What do people mean when they say, 'I'm not afraid of God because I know He is good'? Have they never even been to a dentist? - C.S. Lewis, A Grief Observed

There is a term I've read in different books on the subject of miscarriage, stillbirth and infant death. Parents who have experienced one are "initiated." Everyone else is "uninitiated." I know in some way, just like with all babies, we were all awaiting Brynn's birth. And from what I've seen from even the nurses in the hospital, a baby's death is everyone's sadness. I know that Jimmy and I aren't the only ones that Brynn has "initiated."

I don't know if my faith has changed, but my perspective has. I am fully initiated into the reality that horrible things happen. It's fresh and raw and in my face. I believe that Brynn was meant to live. Her death isn't for the best, not meant to be, nor is it any consolation that she may be in a "better" place. I'd do anything to take her from that "better" place and put her back in my arms, in the clothes I had waiting for her, in my house, at my breast. There is disease, there are accidents, there is death, and no one has immunity.

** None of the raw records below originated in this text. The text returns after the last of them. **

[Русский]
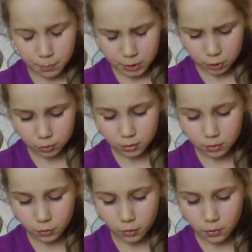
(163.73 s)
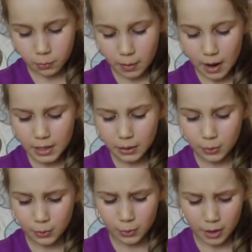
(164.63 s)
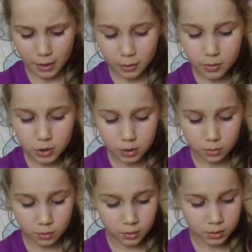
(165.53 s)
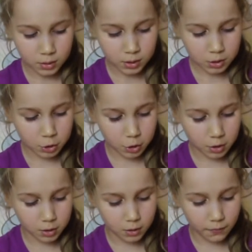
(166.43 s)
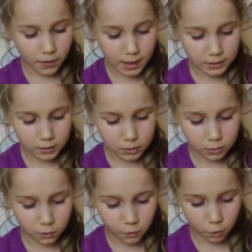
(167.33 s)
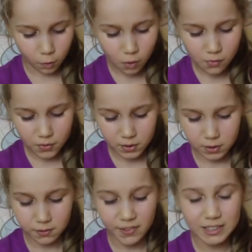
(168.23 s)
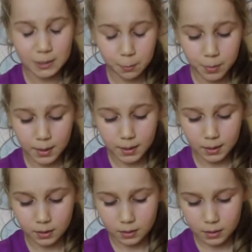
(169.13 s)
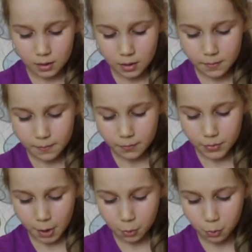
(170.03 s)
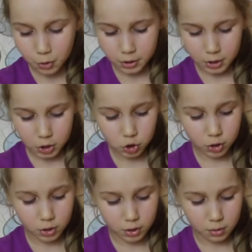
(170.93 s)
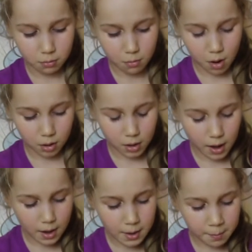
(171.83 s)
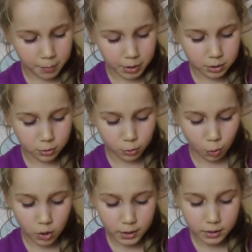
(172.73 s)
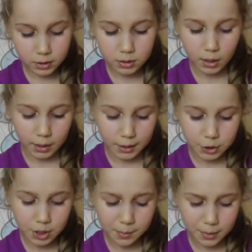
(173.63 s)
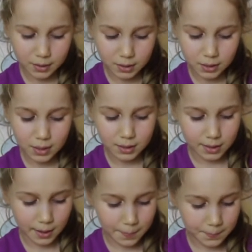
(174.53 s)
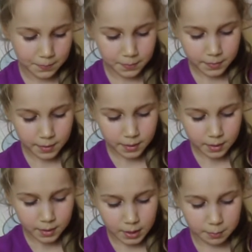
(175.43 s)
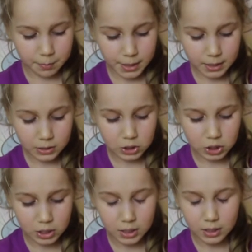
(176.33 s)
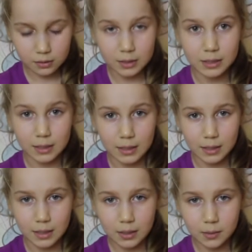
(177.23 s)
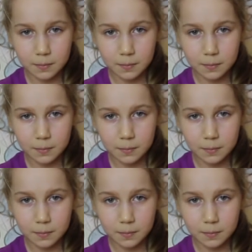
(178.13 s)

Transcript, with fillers: почувствовала маленькую горошинку через 20 тюфяков и 20 перин. Такой неженкой могла быть только настоящая принцесса. И принц женился на ней.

I don't worry anymore about whether God did this, allowed it, or has a hand's off policy where some acts of nature are concerned. I believe He grieves with me. I believe there will be happier times for us.

And although I don't know how heaven works, if Brynn gets my messages, or even knows of me. I believe in sending them anyway. I love you, mommy loves you, mommy loves you, mommy loves you.

Feb 8, 2010

Our Birth Story

On Thursday, January 28, 2010 I was very tired, as is typical of the last weeks of pregnancy, and so ready to have this baby. Shane and I headed to my routine midwife appt. When she couldn't find the heartbeat initially, we headed down the street to the hospital to get an ultrasound.

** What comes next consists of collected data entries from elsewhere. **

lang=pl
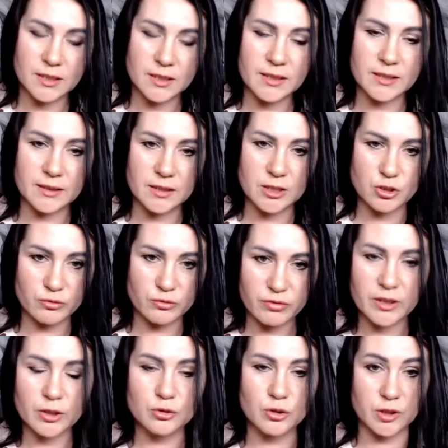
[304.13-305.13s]
selera
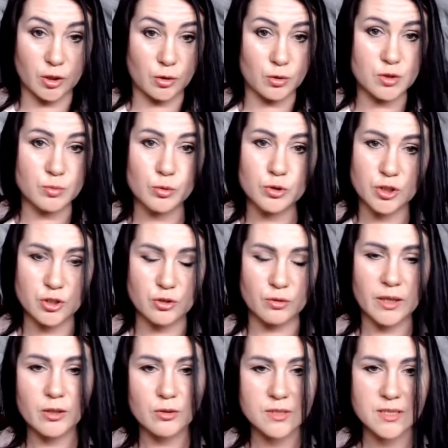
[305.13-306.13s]
naciowego, do tego smuti
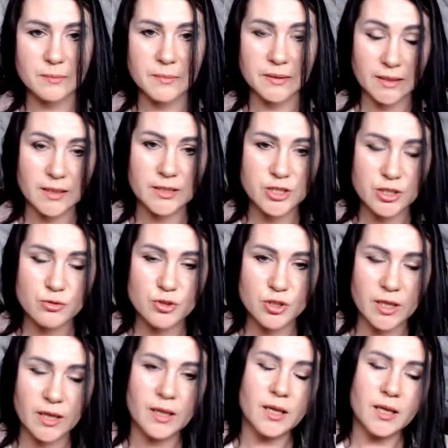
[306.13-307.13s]
ściągające metale
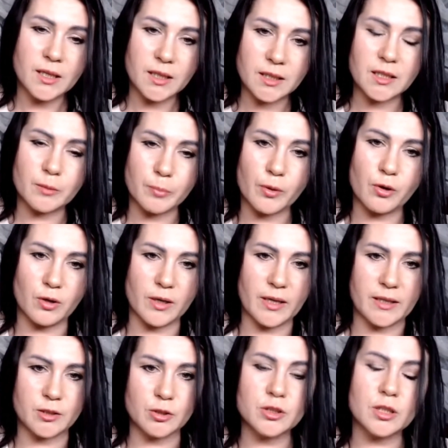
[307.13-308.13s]
ciężkie i tak po
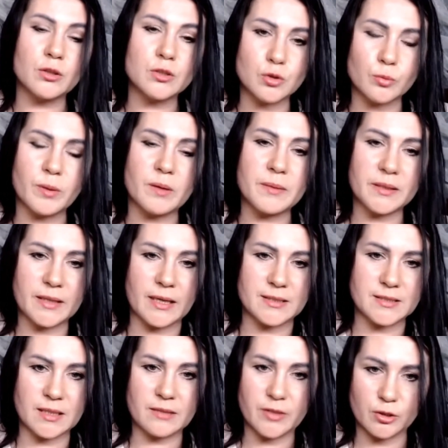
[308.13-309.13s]
kolei, do tego
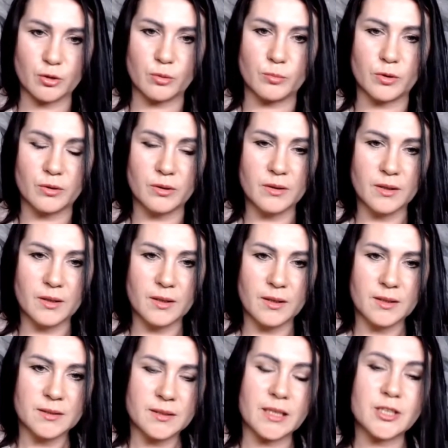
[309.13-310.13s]
suplementacja, wiadomo.
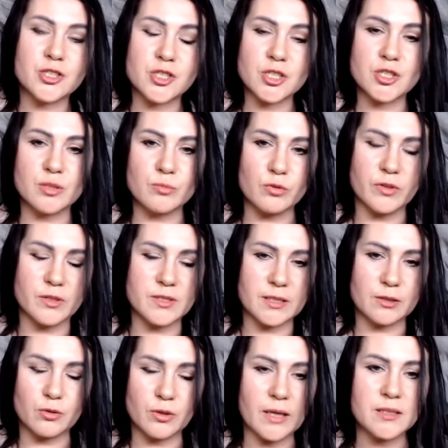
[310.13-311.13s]
Tak szczerze
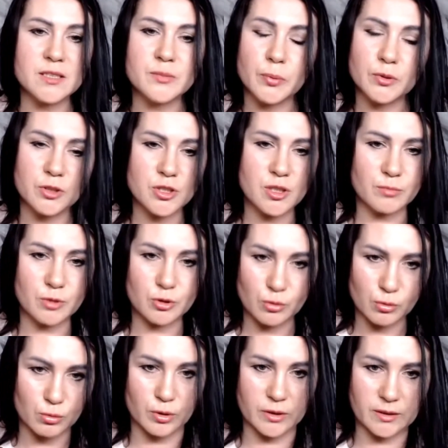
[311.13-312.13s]
mówiąc, jak organizm podniesiemy
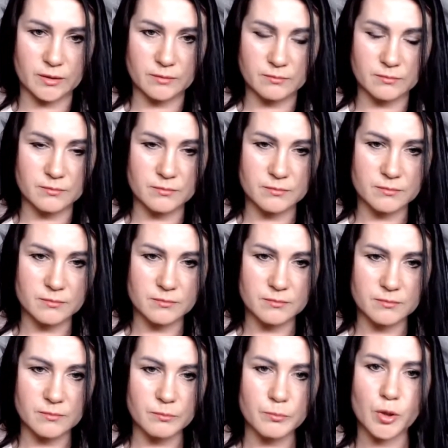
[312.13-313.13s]
do góry,
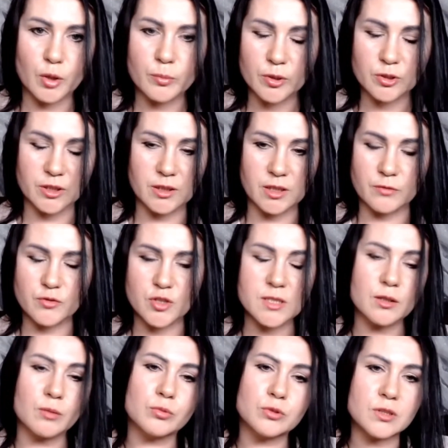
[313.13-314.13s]
probiotyki,
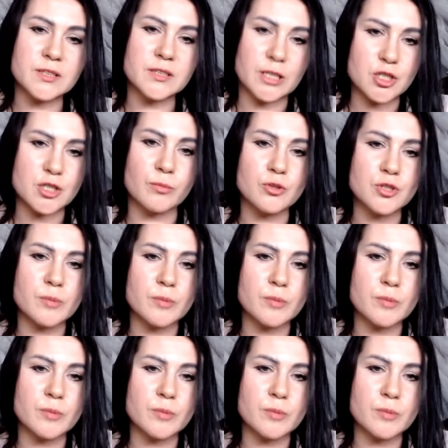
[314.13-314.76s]
wszystko mu dostarczymy,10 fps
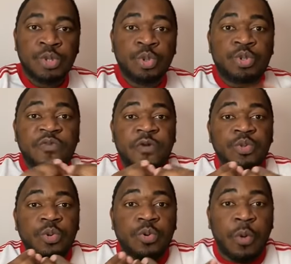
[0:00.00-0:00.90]
Nous
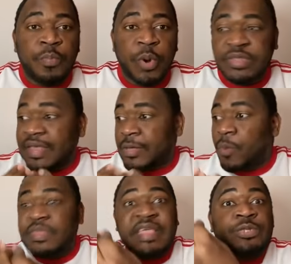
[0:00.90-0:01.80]
devons nous comporter
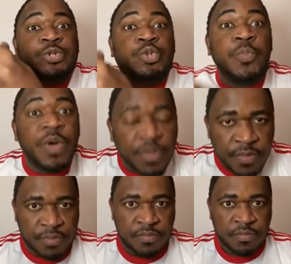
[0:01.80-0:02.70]
comme des humains.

I asked my midwife how often this happened, that she couldn't find a heartbeat. She said not very often. I asked, before I really started to panic, what would happen if there was no heartbeat on the ultrasound. She said we'd induce labor. I looked sternly at my belly, holding it with a little shake and commanded "move!"

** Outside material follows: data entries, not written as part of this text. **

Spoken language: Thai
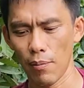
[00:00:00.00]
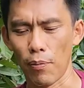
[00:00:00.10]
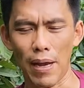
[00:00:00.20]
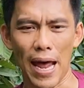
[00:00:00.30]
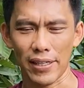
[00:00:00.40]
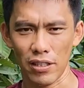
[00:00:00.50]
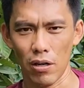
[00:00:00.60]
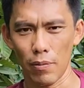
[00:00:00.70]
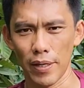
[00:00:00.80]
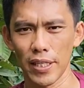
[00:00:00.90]
ระบบราก
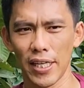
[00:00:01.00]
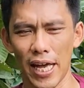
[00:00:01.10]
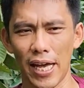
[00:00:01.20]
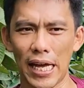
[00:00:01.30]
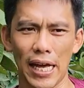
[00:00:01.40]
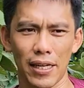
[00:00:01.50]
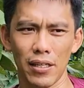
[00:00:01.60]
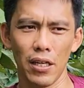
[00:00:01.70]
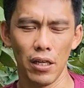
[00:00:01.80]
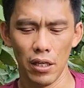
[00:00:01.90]
จะออกมาดึงหาอาหาร
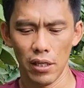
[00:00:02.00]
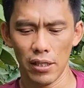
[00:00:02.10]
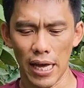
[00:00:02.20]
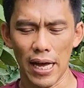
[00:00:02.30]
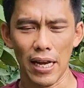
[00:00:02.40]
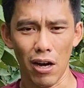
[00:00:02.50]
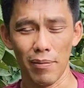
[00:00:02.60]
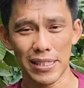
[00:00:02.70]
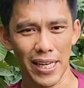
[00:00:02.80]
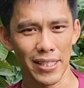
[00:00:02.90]
ถ้าเรา
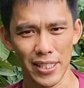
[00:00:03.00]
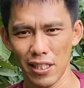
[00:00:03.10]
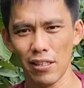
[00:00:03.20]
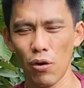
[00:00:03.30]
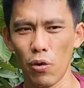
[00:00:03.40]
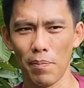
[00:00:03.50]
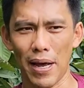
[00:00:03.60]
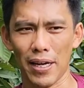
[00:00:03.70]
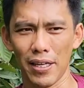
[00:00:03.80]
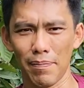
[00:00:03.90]
เอาไปใส่ชิดโคน
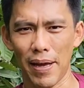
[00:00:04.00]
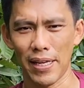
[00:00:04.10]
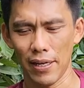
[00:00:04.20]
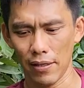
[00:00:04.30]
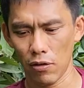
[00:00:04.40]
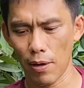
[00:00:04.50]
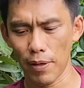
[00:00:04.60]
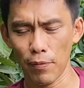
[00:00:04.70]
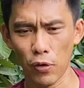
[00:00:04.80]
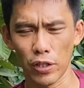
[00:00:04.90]
มากเกินไปเนี่ยควา
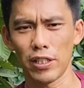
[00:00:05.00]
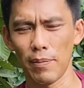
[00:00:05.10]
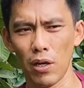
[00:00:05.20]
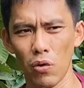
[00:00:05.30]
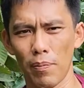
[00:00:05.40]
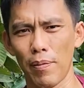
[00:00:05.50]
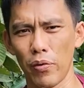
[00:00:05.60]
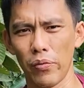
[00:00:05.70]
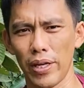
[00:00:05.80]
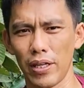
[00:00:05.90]
มเข้มข้นที่มันลงไป
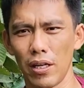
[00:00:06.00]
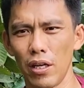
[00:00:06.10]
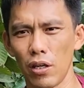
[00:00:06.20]
บริเวณ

I looked at the ceiling while the Dr. looked at the machine, and I prayed. I could tell by the silence in the room that my baby was dead, and that it was too late to pray to save her. I told God that this news would not cause me to turn from Him, but that He better not think of leaving me for one second during this ordeal.

There was nothing. Thank God I had Shane with me, to keep me calm and strong. To remind me of all that I had to be grateful for in that moment.

Jimmy came and Shane went with Grammy.

We focussed on getting through labor and tried to put all other thoughts out of our minds for the moment. I slept in a pitocin drip, and in the early morning I called in the midwife to get things going. She broke my water, my labor progressed furiously and I gave birth within the hour, at 7:30 am on January 29, 2010.

Jimmy held our baby girl and named her Brynn. I said her middle name would be Tessa, a nickname for Teresa that I always liked. She was utterly beautiful to us, perfect and heavy, weighing 6:14 almost 3 weeks early, and measuring 20 1/2 inches, taller than her brother had been. According to what we could see, and what we were told, there was no evidence of the cause of death. I couldn't help but ask her what happened, one of the few sentances I would utter to her little body. What happened to you?